Amazon web services - Unzipping multiple files from 1 zip files using EMR

AleixMolla
February 5, 2024
177 views
0 votes
2 Answers

I have multiple zip files called f1.zip, f2.zip, … f7.zip each contain around 200k xml files and I am using this code to multiprocess to unzip them in parallel, but even if each file is very small, the read/write process makes the unzipping really slow and I wanted to know if exist a way of using AWS EMR to speed up the unzipping process.

import os, boto3, zipfile
import sys
import multiprocessing
from io import BytesIO

sys.path.insert(0, './src')

def list_s3_obj(bucket, prefix, extension):
    s3 = boto3.resource('s3')
    raw_bucket = s3.Bucket(bucket)
    file_list = []

    for file in raw_bucket.objects.filter(Prefix=prefix):
        if os.path.join(file.key).endswith(extension):
            file_list.append((bucket, file.key))

    return file_list

def unzip_s3_obj(bucket, zip_key, unzip_key):
    print('Unzip | ' + zip_key)

    MB = 1024 ** 2
    config = boto3.s3.transfer.TransferConfig(
        use_threads = True,
        multipart_threshold = 1024*MB,
        max_concurrency = 4,
        io_chunksize = 300*MB,
    )
    s3 = boto3.resource('s3')

    buffer = BytesIO()
    zip_obj = s3.Object(bucket_name=bucket ,key=zip_key)
    zip_obj.download_fileobj(Fileobj=buffer, Config=config)
    z = zipfile.ZipFile(buffer)

    for filename in z.namelist():
        print('Extracting | ' + filename)
        file_info = z.getinfo(filename)
        s3.meta.client.upload_fileobj(
            z.open(filename),
            Bucket=bucket,
            Key=unzip_key + filename,
            Config=config
        )

current_key = 'Folder_spot'


bucket = 's3-bucket'
raw_key = f'{current_key}/zip/'
unzip_f1_key = f'{current_key}/unzip/f1/'
unzip_f2_key = f'{current_key}/unzip/f2/'
unzip_f3_key = f'{current_key}/unzip/f3/'
unzip_f4_key = f'{current_key}/unzip/f4/'
unzip_f5_key = f'{current_key}/unzip/f5/'
unzip_f6_key = f'{current_key}/unzip/f6/'
unzip_f7_key = f'{current_key}/unzip/f7/'


def unzip_s3():
    file_list = list_s3_obj(bucket, raw_key, '.zip')

    subprocess_map = [ (*e, unzip_f1_key) for e in file_list if 'f1' in e[1].lower()]
    subprocess_map.extend([ (*e, unzip_f2_key) for e in file_list if 'f2' in e[1].lower()])
    subprocess_map.extend([ (*e, unzip_f3_key) for e in file_list if 'f3' in e[1].lower()])
    subprocess_map.extend([ (*e, unzip_f4_key) for e in file_list if 'f4' in e[1].lower()])
    subprocess_map.extend([ (*e, unzip_f5_key) for e in file_list if 'f5' in e[1].lower()])
    subprocess_map.extend([ (*e, unzip_f6_key) for e in file_list if 'f6' in e[1].lower()])
    subprocess_map.extend([ (*e, unzip_f7_key) for e in file_list if 'f7' in e[1].lower()])

    p = multiprocessing.Pool(7)
    p.starmap(unzip_s3_obj, subprocess_map)

unzip_s3()

Also, I use later the library xmltodict from python to convert the xml files into json and join them into 20k record, reducing the quantity of files from 200k files to 10 files, that speed up the process of transform and manipulate them later, but the process of reading 200k xml files again its very slow and can’t find a code example or solution using EMR.

Answers

The following is a solution in scala.
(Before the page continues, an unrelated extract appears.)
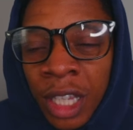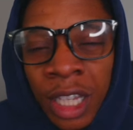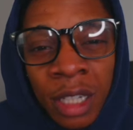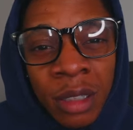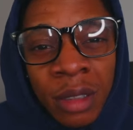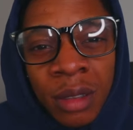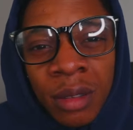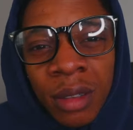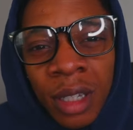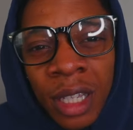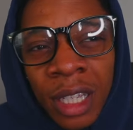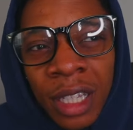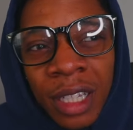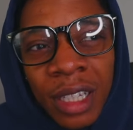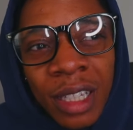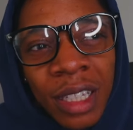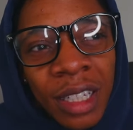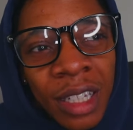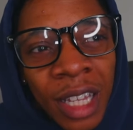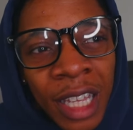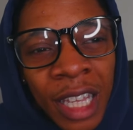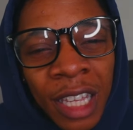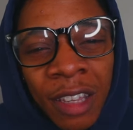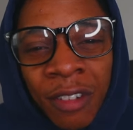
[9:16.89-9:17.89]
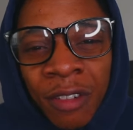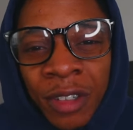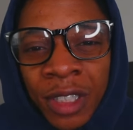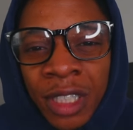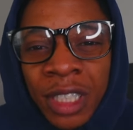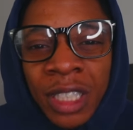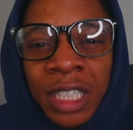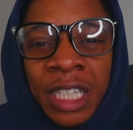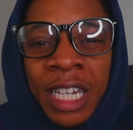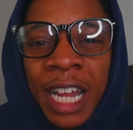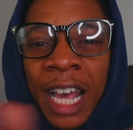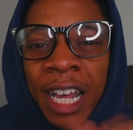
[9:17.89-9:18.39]
Like like like it
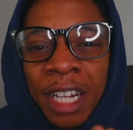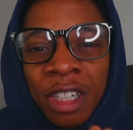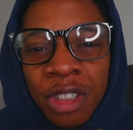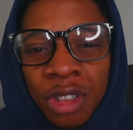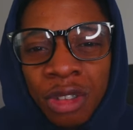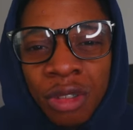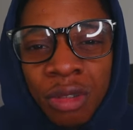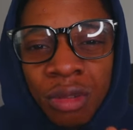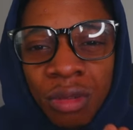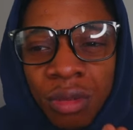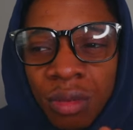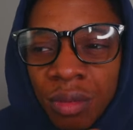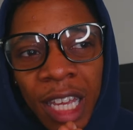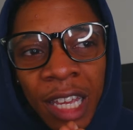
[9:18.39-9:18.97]
was natural.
I had to do this before in my job. So I am extracting the relevant bits here.

Few important points to keep in mind.

If possible in your workflow, try to do a tar.gz of your files instead of zip. Because I tried it only with that format.

Secondly, repartition the rdd numPartitionsProvided to a suitably large number so that all your executors are utilized.

ZipFileReader.scala

import org.apache.commons.compress.archivers.tar.TarArchiveInputStream
import org.apache.commons.compress.compressors.gzip.GzipCompressorInputStream

import org.apache.spark.input.PortableDataStream
import org.apache.spark.sql.SparkSession

import java.nio.charset.StandardCharsets
import scala.util.Try

object ZipFileReader {

  def decode(bytes: Array[Byte]) =
    new String(bytes, StandardCharsets.UTF_8)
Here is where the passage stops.